Now almost a year and a half later, it has been found in multiple states that the mail-in ballots of Black voters were rejected more often than white voters, according to the New York Times.
An audit in Washington state discovered that the votes of Black residents were rejected four times more often than white voters. The main reason was problematic signatures, which disqualified one out of every 40 mail-in votes from Black residents. Overall, 29,000 ballots were rejected for signature problems.
According to Washington state officials, there is no evidence that the ballots cast by minority voters were singled out by poll workers or purposefully falsified. Many of the mail-in ballots were missing signatures or they did not match the one on file, which could be a result of voter inexperience. But no signs of racial bias were found and nothing to explain the racial disparity in rejections.
The Washington state auditor, Pat McCarthy, thinks the disparity is “unacceptable” and has urged election officials to take actionable steps to address the racial disparities in ballot rejection.
From the New York Times:
The findings in Washington State mirror mail-ballot research that has been conducted in other states in recent years, including Georgia and Florida. But they are crucial in a state like Washington, which in 2011 became the second state to adopt all-mail balloting, behind Oregon. Mail-in voting has been an option for all statewide elections since 1991.

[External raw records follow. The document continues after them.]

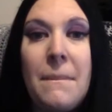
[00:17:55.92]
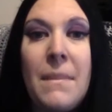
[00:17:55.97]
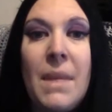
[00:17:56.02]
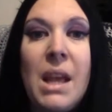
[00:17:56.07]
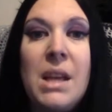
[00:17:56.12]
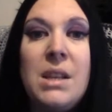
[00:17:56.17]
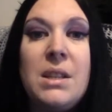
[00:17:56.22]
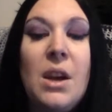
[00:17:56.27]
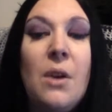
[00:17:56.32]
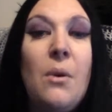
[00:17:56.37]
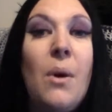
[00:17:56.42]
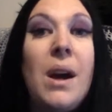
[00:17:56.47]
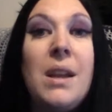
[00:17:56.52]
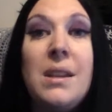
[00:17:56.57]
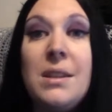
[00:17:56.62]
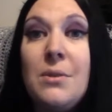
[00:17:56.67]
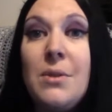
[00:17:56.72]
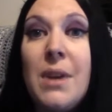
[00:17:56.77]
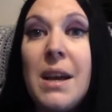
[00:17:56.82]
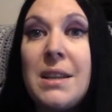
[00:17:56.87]
So
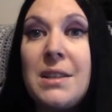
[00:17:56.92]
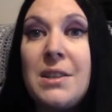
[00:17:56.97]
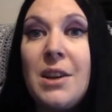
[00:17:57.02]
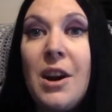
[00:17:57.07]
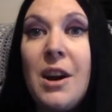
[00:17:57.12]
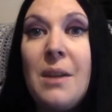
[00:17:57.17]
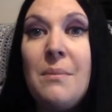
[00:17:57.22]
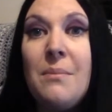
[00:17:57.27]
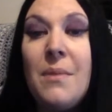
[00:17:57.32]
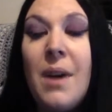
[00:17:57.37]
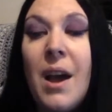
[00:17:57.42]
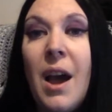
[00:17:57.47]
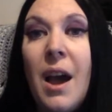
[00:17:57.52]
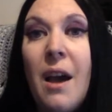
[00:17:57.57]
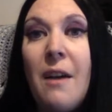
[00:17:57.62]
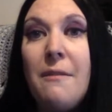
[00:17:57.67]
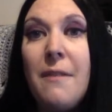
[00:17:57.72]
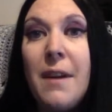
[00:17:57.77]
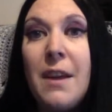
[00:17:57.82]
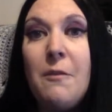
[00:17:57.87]
until next time,
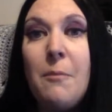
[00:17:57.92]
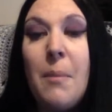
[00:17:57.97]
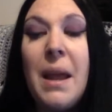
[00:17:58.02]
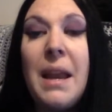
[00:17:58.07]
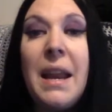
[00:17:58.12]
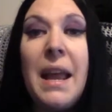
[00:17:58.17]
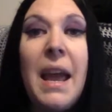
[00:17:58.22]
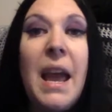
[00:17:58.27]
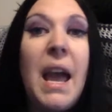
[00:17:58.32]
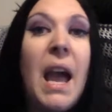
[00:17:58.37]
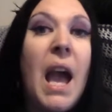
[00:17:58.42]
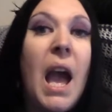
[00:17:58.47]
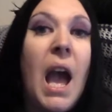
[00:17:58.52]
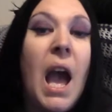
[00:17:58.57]
thanks for being here.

Turnout in states with all-mail balloting has been among the nation’s highest and is often seen as a key to attracting voters who may not otherwise cast ballots because of the challenges of work, child care or transportation. It has become an increasingly popular option during the pandemic, with 43 percent of voters around the country casting their ballot by mail during the 2020 general election.
The co-founder of Black Voters Matter, LaTosha Brown says sending votes by mail can expand access to voting, specifically to Black people who have historically faced legal and racial blocks to voting, according to the New York Times.
“That shouldn’t be concerning just for me as a Black American,” she said, according to the Times, “That should be concerning for anyone who cares about democracy.”
More from the New York Times:
The disparities found in other states with rejected ballots mirrored those found in Washington. Researchers examining mail-in votes from the 2018 election in Georgia found that racial and ethnic minorities were more likely to have their on-time ballot rejected compared with white voters. Similar disparities were found during the 2018 election in Florida by researchers working with the American Civil Liberties Union, a review that also found disparities for younger voters, first-time voters and military personnel. Journalists have found similar trends in North Carolina and Colorado — and previously in Washington State.